What’s Wrong with Me?
The patient: Eva (name changed), a 36-year-old city clerk
The symptoms: Intense itching and skin rash
The doctor: Dr. Laurence Toutous Trellu, dermatologist, Geneva University Hospitals, Switzerland
In the spring of 2015, Eva and her husband had no immediate plans to move from their cozy apartment in Geneva, Switzerland, where they’d lived for years. But when Eva started itching all over—even waking up at night to scratch—and her skin erupted in lesions, her family doctor guessed that her home was likely infested with bedbugs. Eva hadn’t spotted any signs of the pests, nor did her husband complain of bites. Nevertheless, she called exterminators.

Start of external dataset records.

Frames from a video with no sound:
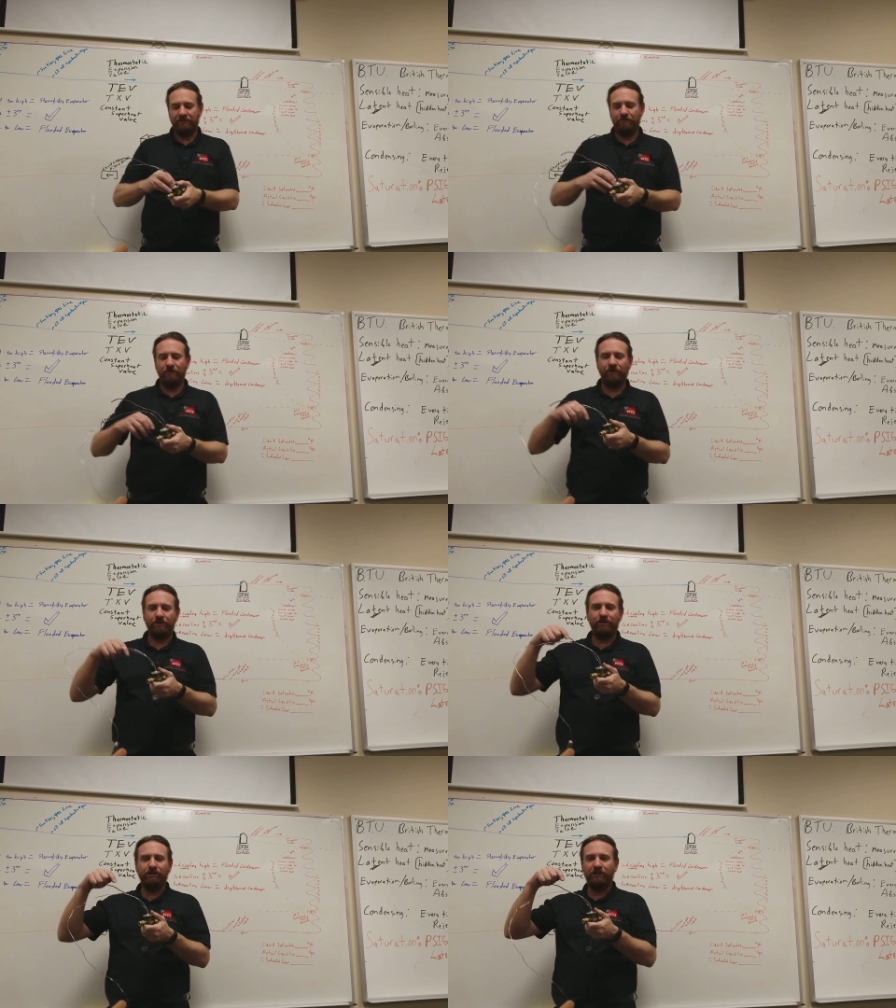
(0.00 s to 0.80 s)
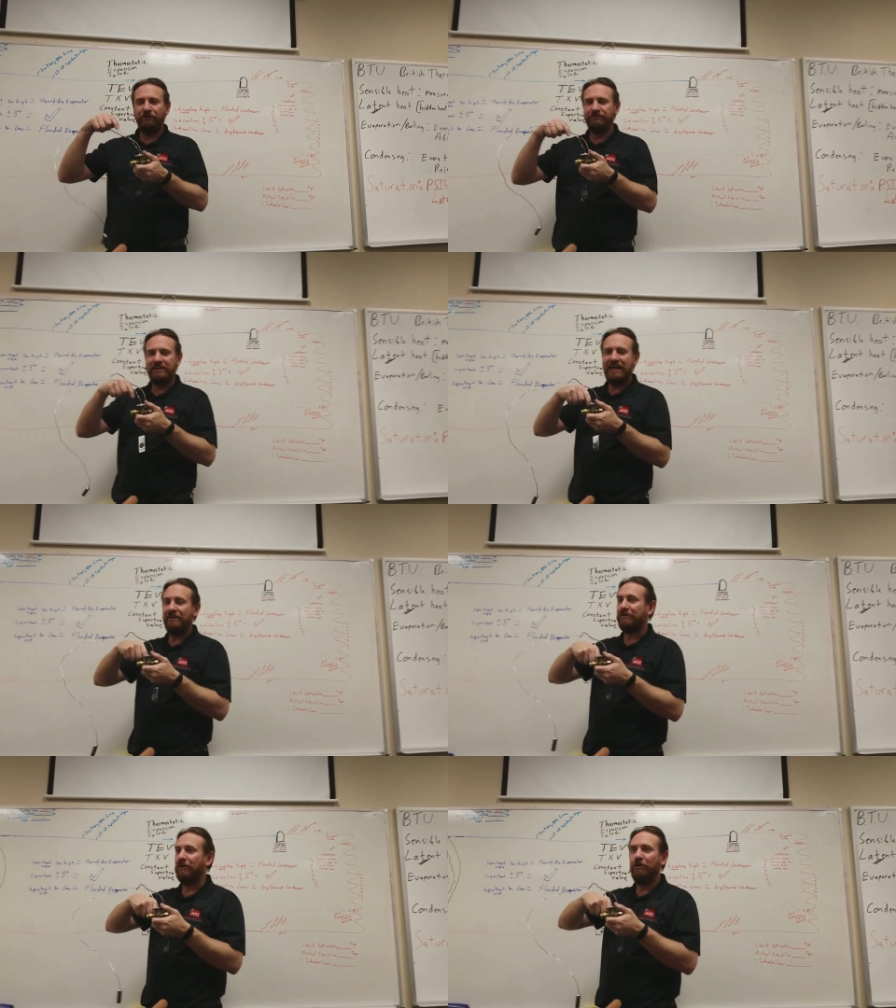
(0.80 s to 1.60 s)
will close
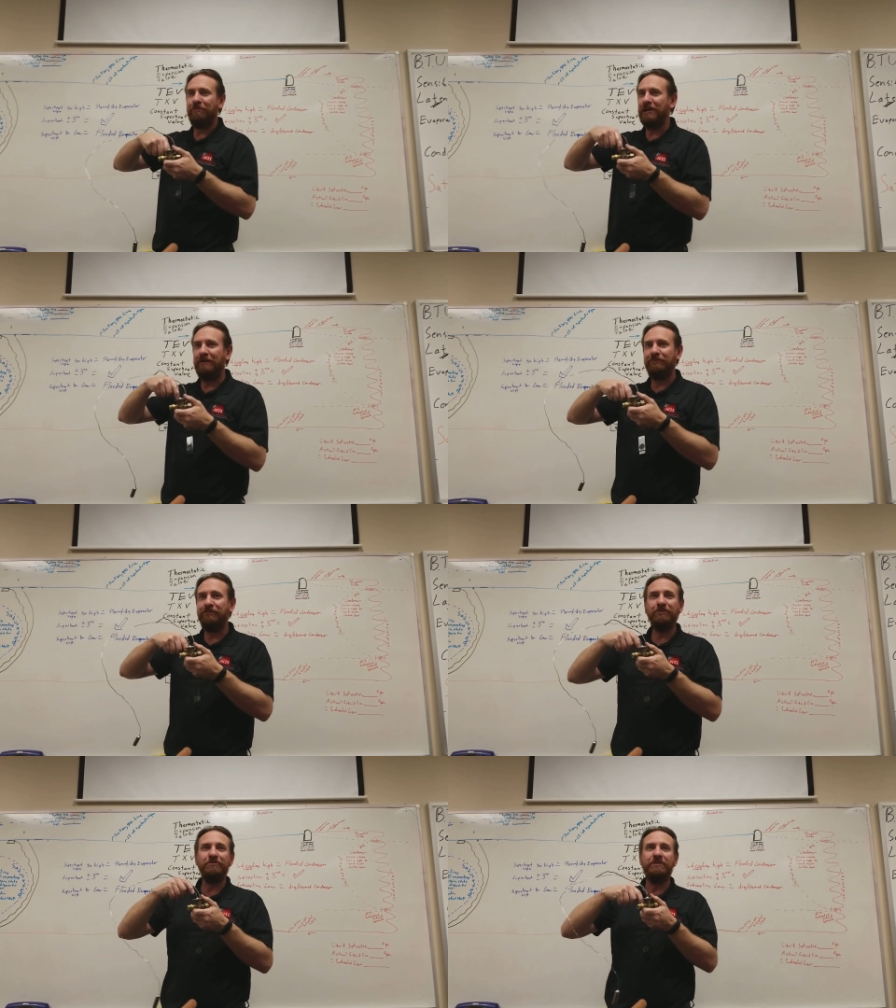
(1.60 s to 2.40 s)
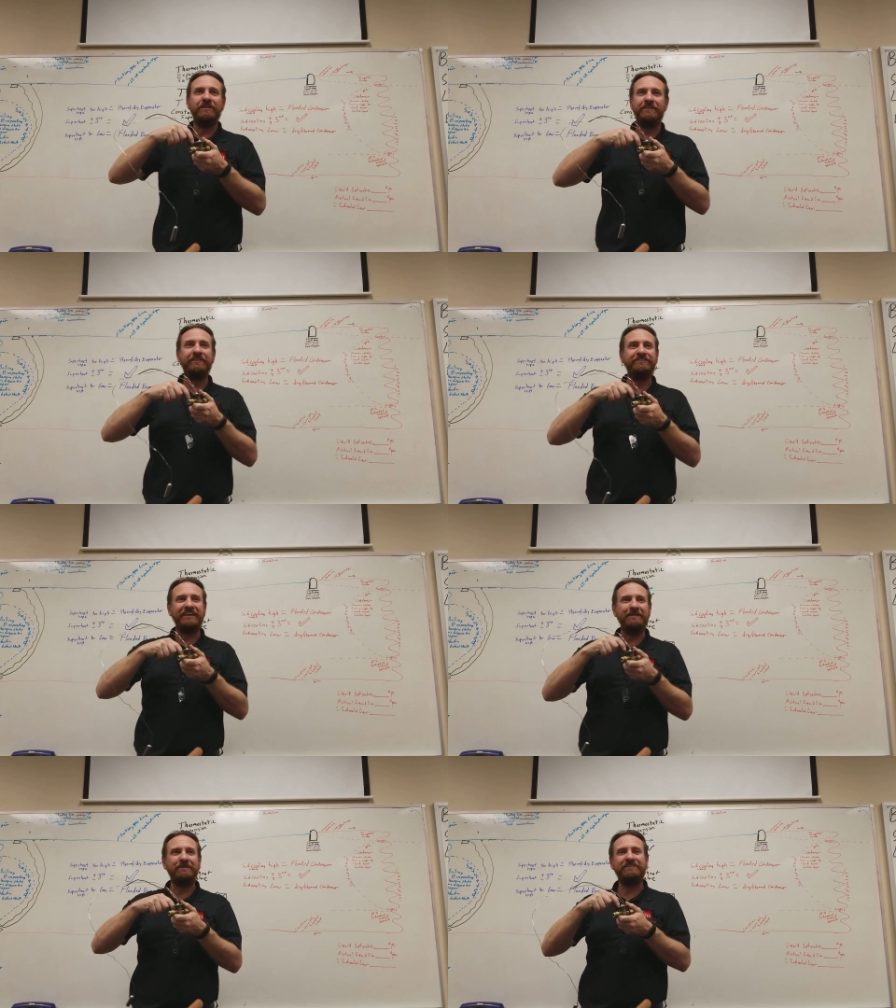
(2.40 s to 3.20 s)
down or open up to the
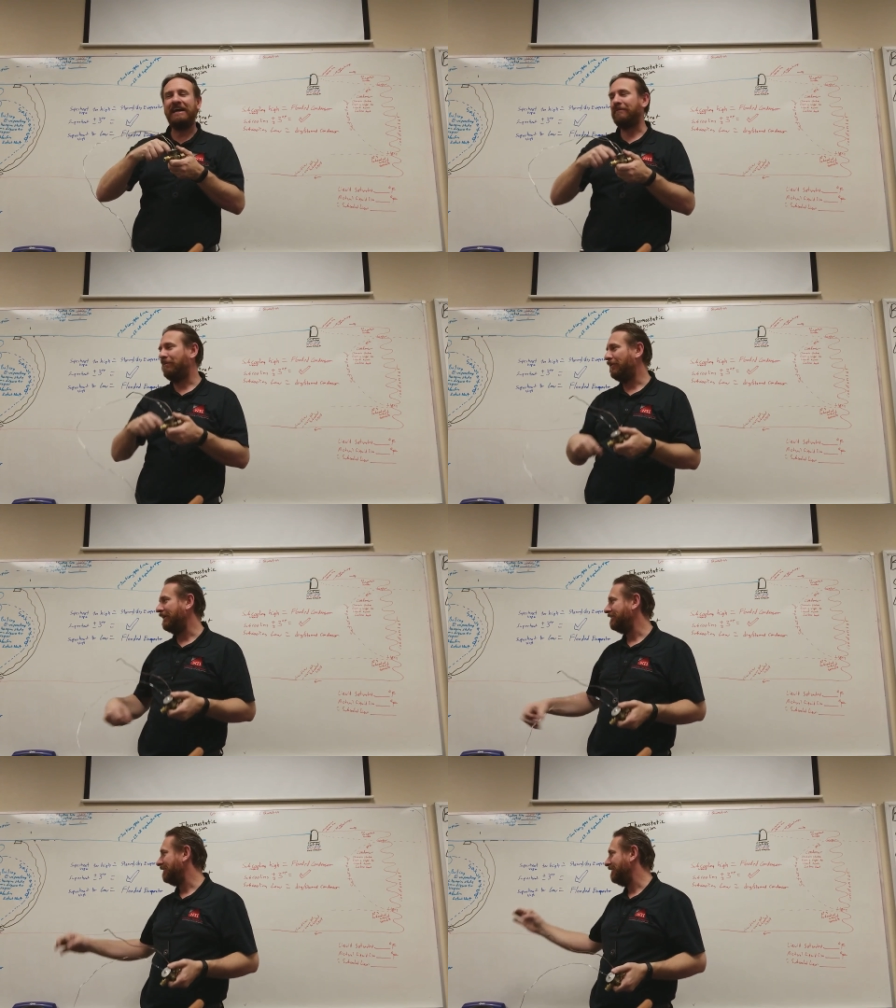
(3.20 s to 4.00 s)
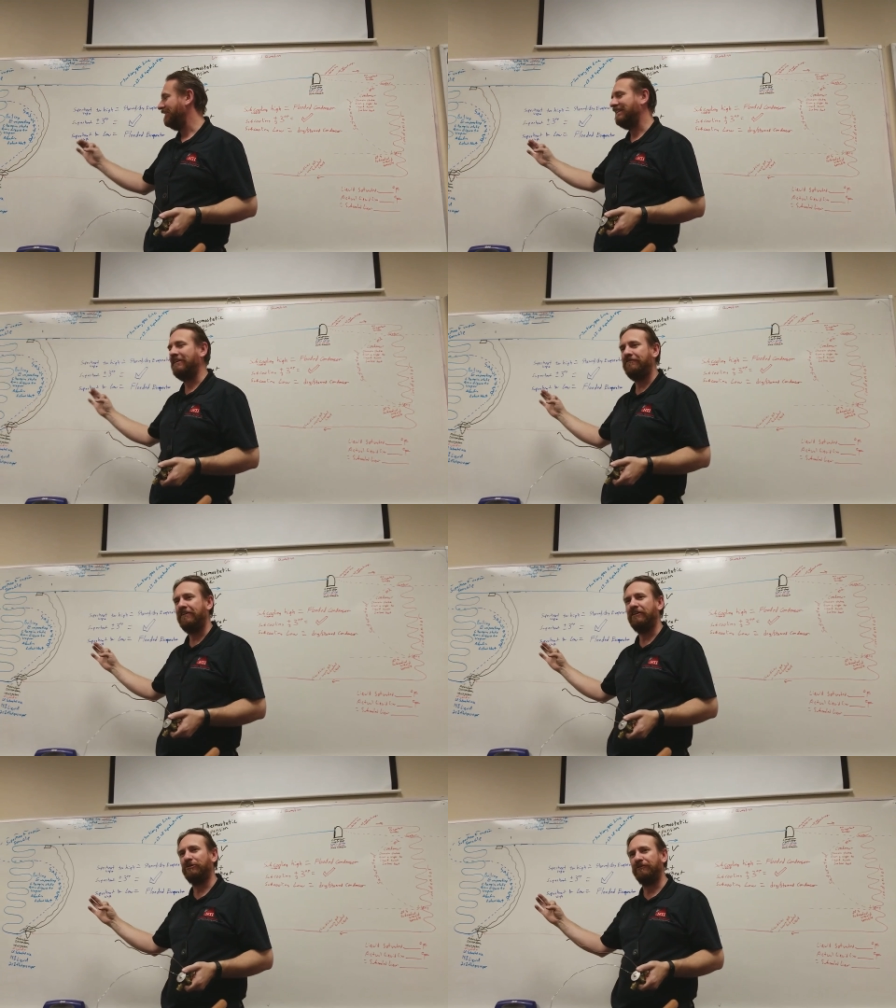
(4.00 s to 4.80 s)
same exact point that that
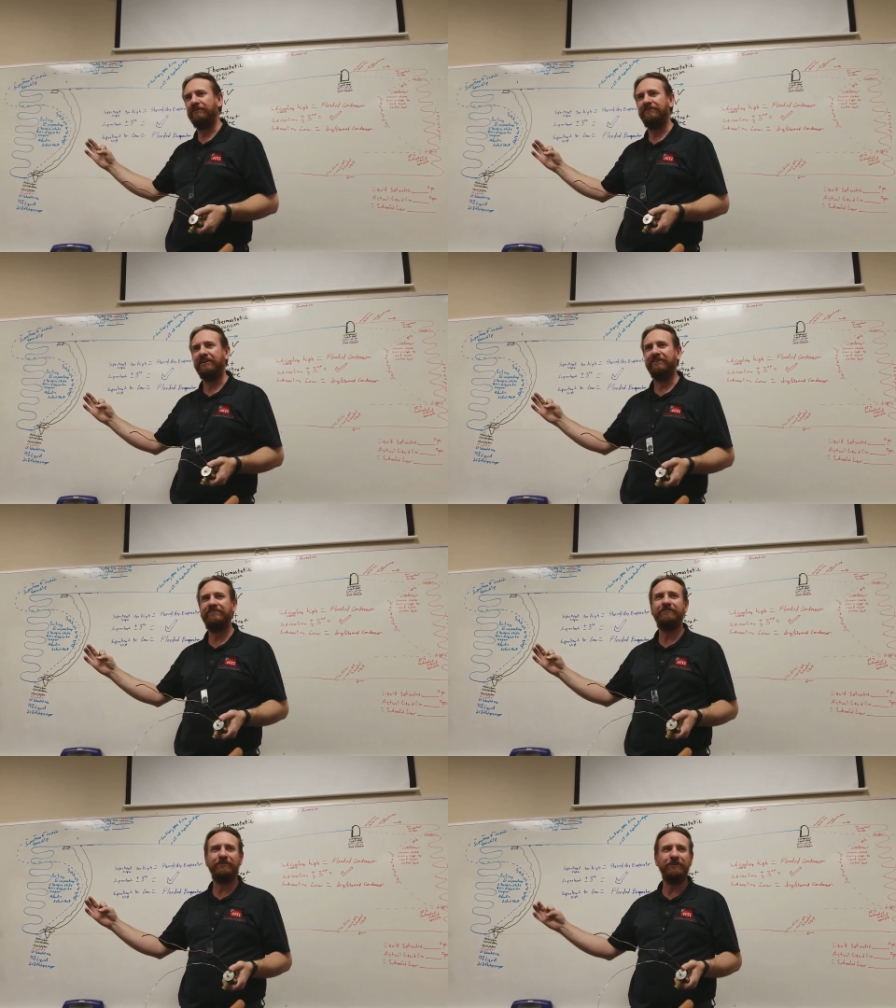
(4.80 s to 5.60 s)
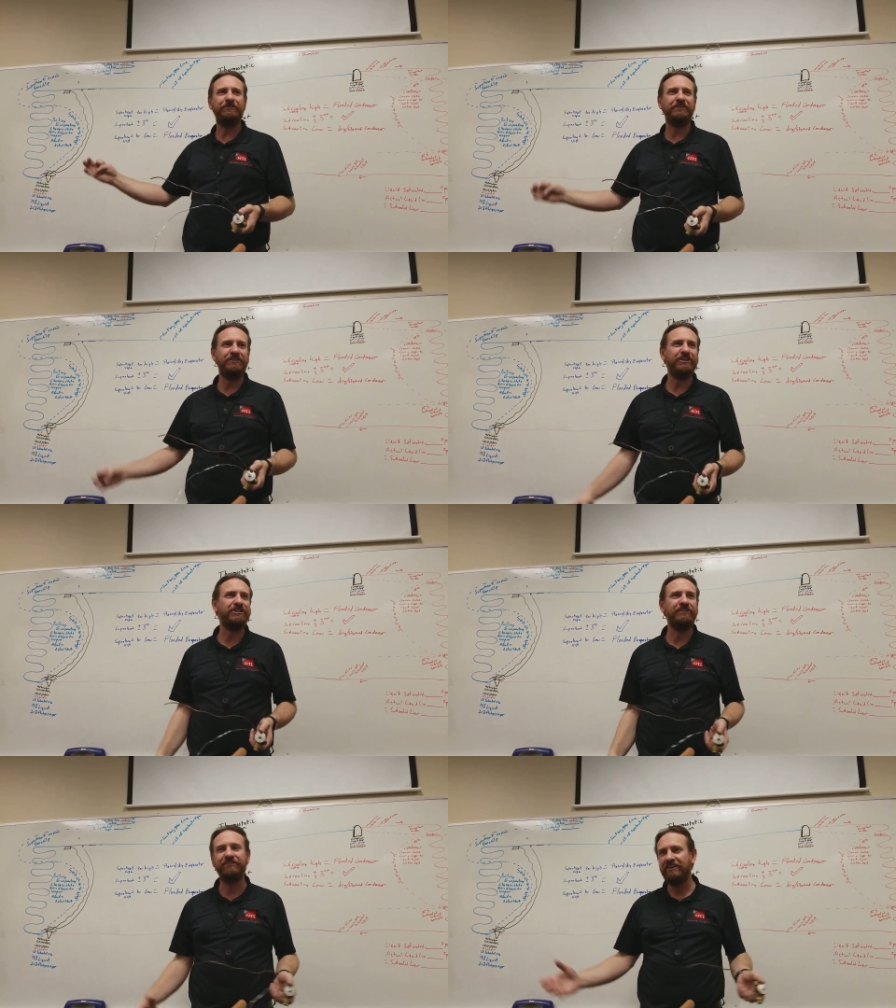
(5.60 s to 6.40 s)
fixed orifice is for those
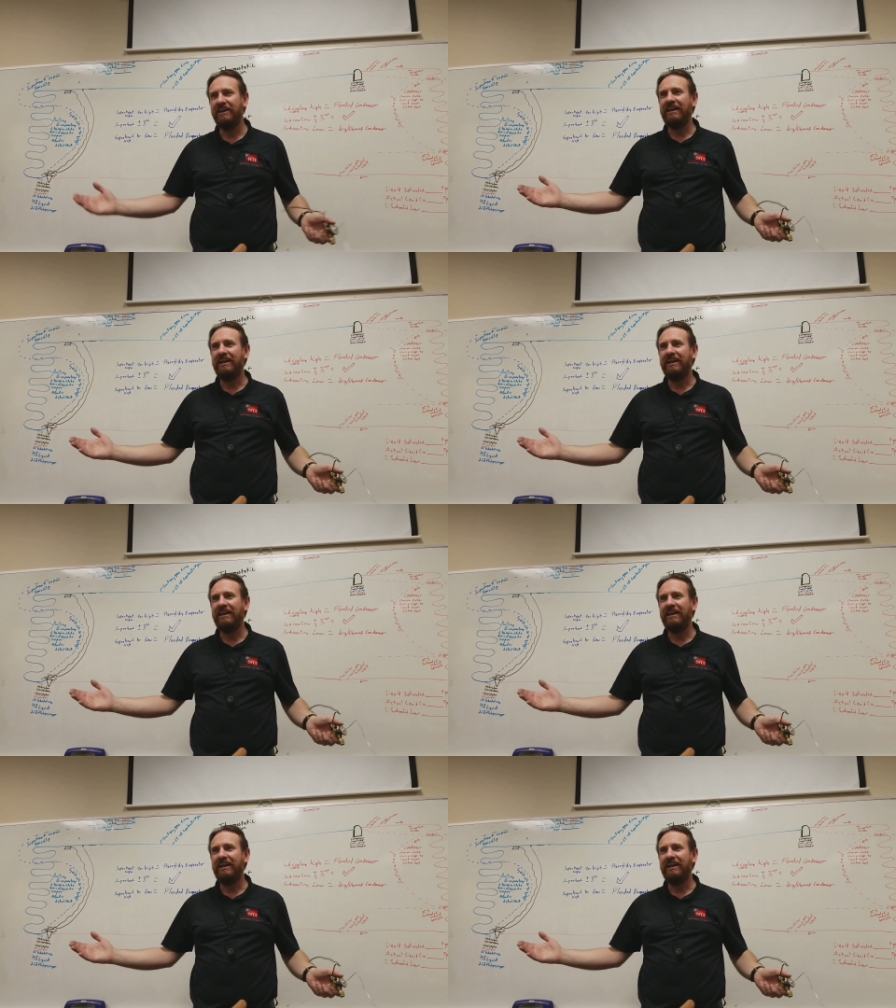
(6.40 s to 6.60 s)
conditions,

When their services made no difference, Eva’s anxiety escalated. The unbearable itching was constant, and her sleep suffered. Pushed to a breaking point, she and her husband found a new place to live. But the itching didn’t stop.
Eva’s doctor ran a few simple blood tests, including one looking at kidney function and another at liver enzymes, and took a chest X-ray, but these were normal. Eva had a slightly high level of an antibody called IgE, which could indicate allergies. But antihistamines didn’t get rid of the itching or the rash, and topical steroid creams didn’t help, either. Unable to sleep or stop scratching, let alone focus on work, Eva reluctantly took a leave from her job.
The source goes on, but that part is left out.